E nada disto esclareceu a recorrente.

            Em segundo, porque o pouco que existe no processo dá conta de que o recorrido não terá levantado especiais objecções a contribuir para o sustento da filha enquanto esta foi menor, como decorre da circunstância de ter sido fixada por acordo a prestação alimentar vigente à data em que ela atingiu a maioridade.

            Se, durante a menoridade da filha, o recorrido se predispôs à conciliação para prover (em parte, pelo menos) às suas necessidades básicas, não é de excluir que o volte a fazer depois da maioridade. Por maioria de razão, até, em virtude de não estarem presentes, agora, os motivos que levam, tantas vezes, os pais ao desentendimento quando se trata de regular o poder paternal dos filhos: as mágoas de um casamento mal sucedido e, eventualmente, de um divórcio doloroso e conturbado.

            Sobretudo, se houver alguém com capacidade, experiência e conhecimento bastantes para liderar o processo e que saiba aproveitar a afectividade conatural ao relacionamento pai/filha para aproximar posições talvez não muito distanciadas.

            Como quer que seja, nada há nos autos que possa ser visto como um obstáculo intransponível ao entendimento entre a recorrente e o recorrido, seja ao nível da matéria de facto alegada, onde aquela não vai além da invocação das promessas não cumpridas, seja no plano da prova documental.

            Do que deflui que se não configura, no caso, uma situação de verdadeiro litígio, pelo que não é legalmente admissível o afastamento da fase de formação de acordo das partes, a ter lugar perante o conservador do registo civil.

            O recurso terá, assim, de improceder.

            IV. Sumário:

           

            1) O procedimento tendente à atribuição de alimentos a filho maior ou emancipado, previsto no artigo 1880.º do Código Civil, é da competência, em princípio, do conservador do registo civil.

            2) O conservador, no entanto, só tem competência decisória no caso de não haver oposição, ou, havendo-a, desde que as partes se conciliem.

            3) Mas se existir entre os interessados uma situação de conflito de ordem tal que seja de prever a inviabilidade do acordo, a competência para o processo cabe somente aos tribunais. 

            4) Não basta a mera alegação do requerente de não ser previsível a conciliação para que a competência seja deferida ao tribunal, sendo necessário, antes, que ocorram elementos objectivos de onde a conclusão se possa extrair.
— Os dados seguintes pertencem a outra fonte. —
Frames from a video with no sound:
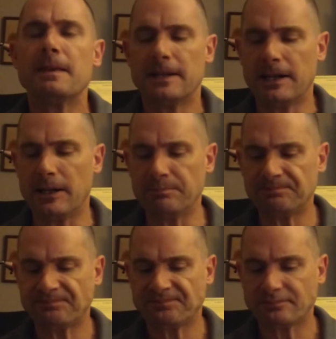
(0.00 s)

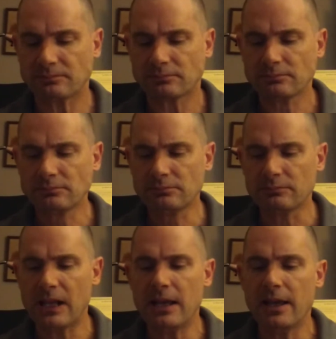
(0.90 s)

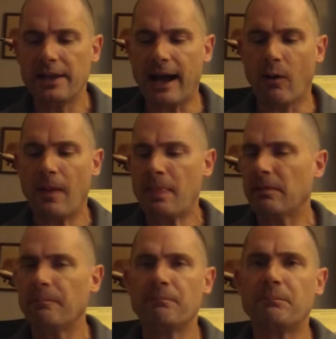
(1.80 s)
Now,
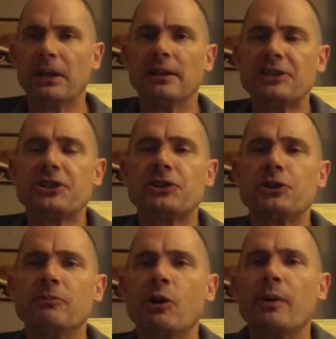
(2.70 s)
but let's
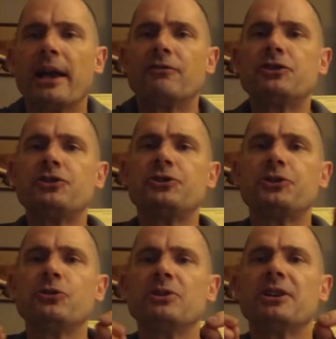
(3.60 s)
assume that we have
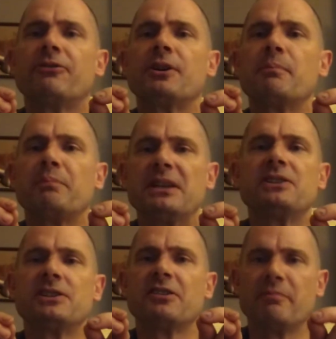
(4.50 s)
two different
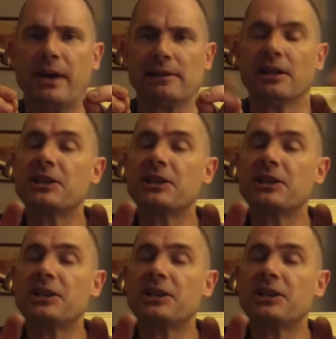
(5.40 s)
pieces of metal.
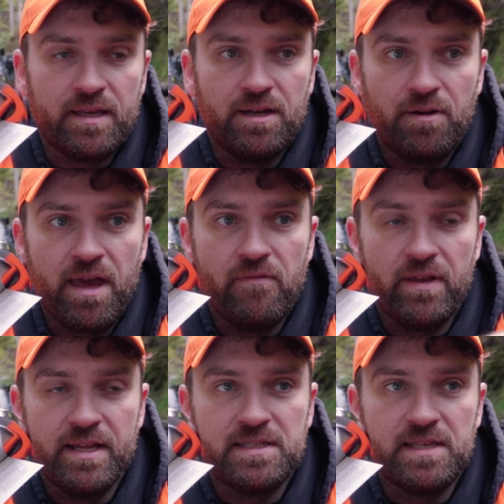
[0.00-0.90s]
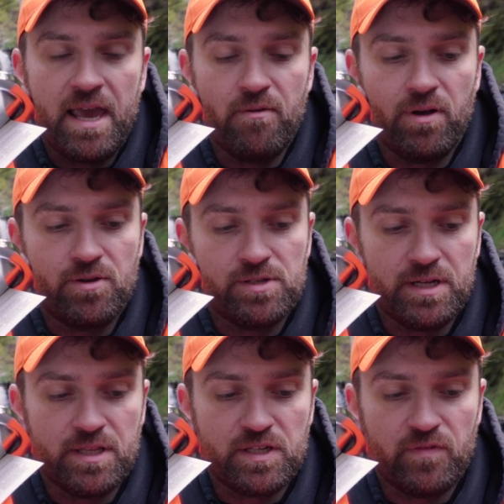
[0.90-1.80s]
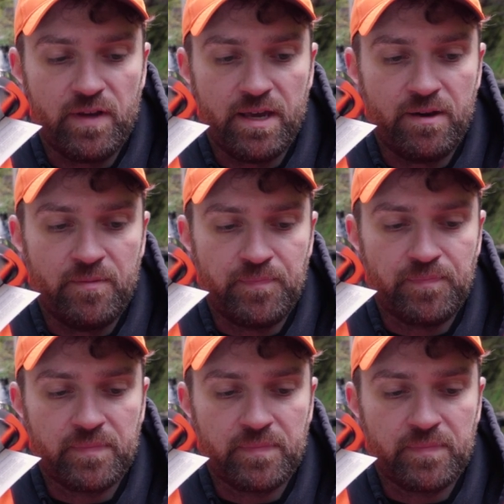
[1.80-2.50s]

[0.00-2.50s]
They don't have any say what goes into this video.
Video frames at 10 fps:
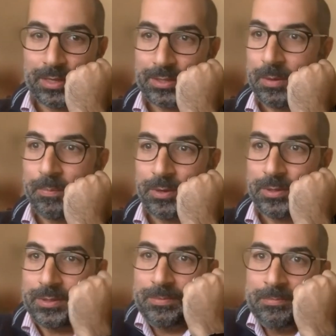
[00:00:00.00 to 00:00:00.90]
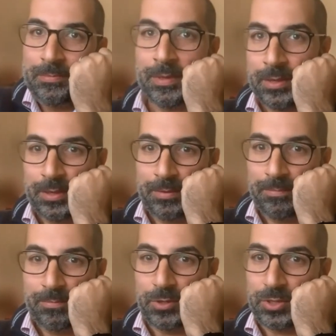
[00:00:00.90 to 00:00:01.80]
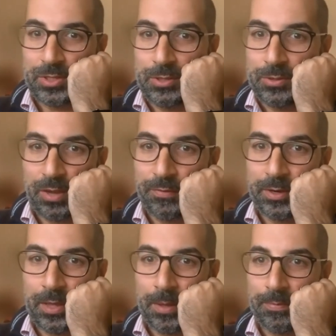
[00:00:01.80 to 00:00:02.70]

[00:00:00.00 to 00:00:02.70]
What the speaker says: At some points, you just need to toughen it up.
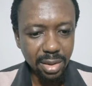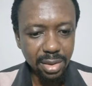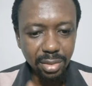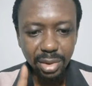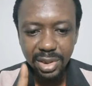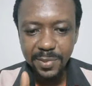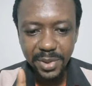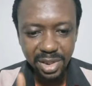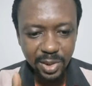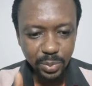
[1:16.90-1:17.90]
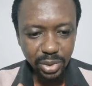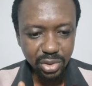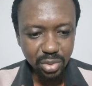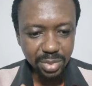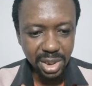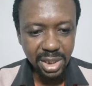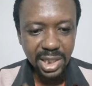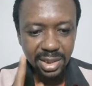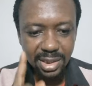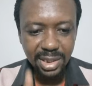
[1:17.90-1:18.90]
Holy Spirit spoke to me
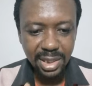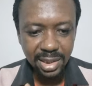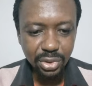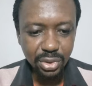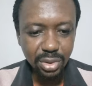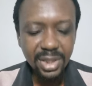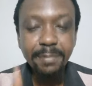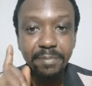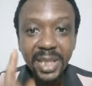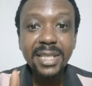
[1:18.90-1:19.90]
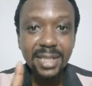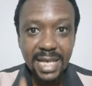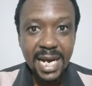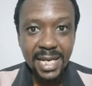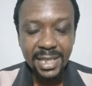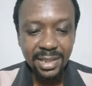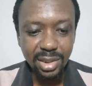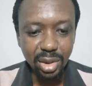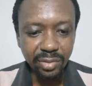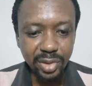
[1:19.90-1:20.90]
and said, the big
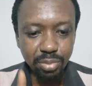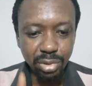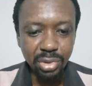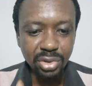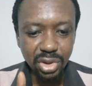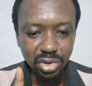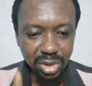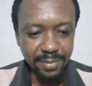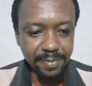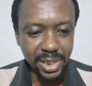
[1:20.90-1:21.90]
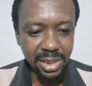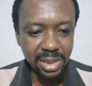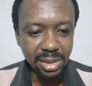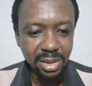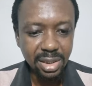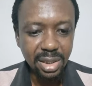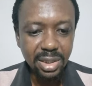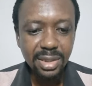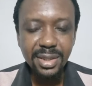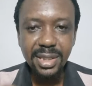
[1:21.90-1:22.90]
size of the bronze trumpet
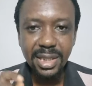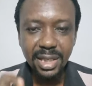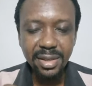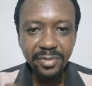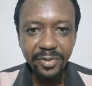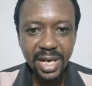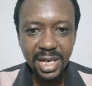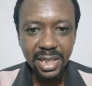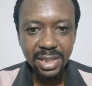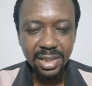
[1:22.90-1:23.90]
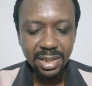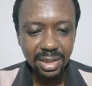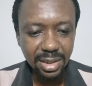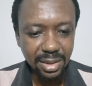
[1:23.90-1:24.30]
signifies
            5) Não se verifica tal situação de conflito, se o filho se limita a alegar que o pai se comprometeu a custear-lhe os estudos e não cumpriu.

            V. Decisão:

            Perante o que se deixou exposto, acorda-se em julgar a apelação improcedente e, por via de consequência, em confirmar a decisão recorrida.

            Custas pela recorrente, sem prejuízo do benefício do apoio judiciário concedido.


[1] A indicação do mês deve-se a lapso evidente, uma vez que o diploma em causa foi publicado a 13 de Outubro.
[2] Por erro de simpatia, provavelmente, a recorrente reporta o diploma a 13 de Setembro, quando, como já se referiu, o mesmo é de 13 de Outubro.
[3] Previsto no artigo 1412.º do Código de Processo Civil.
[4] Foi a posição adoptada, por exemplo, no acórdão da Relação de Guimarães, de 01.02.2007, processo n.º 64/07-02, nos acórdãos da Relação de Lisboa, de 10.07.2008 e de 25.11.2008, processos n.ºs 5243/2008-6 e 5510/2008-1, respectivamente, e no acórdão da Relação de Coimbra, de 01.04.2009, processo n.º 49-C/1995.C1, todos acessíveis em www.dgsi.pt.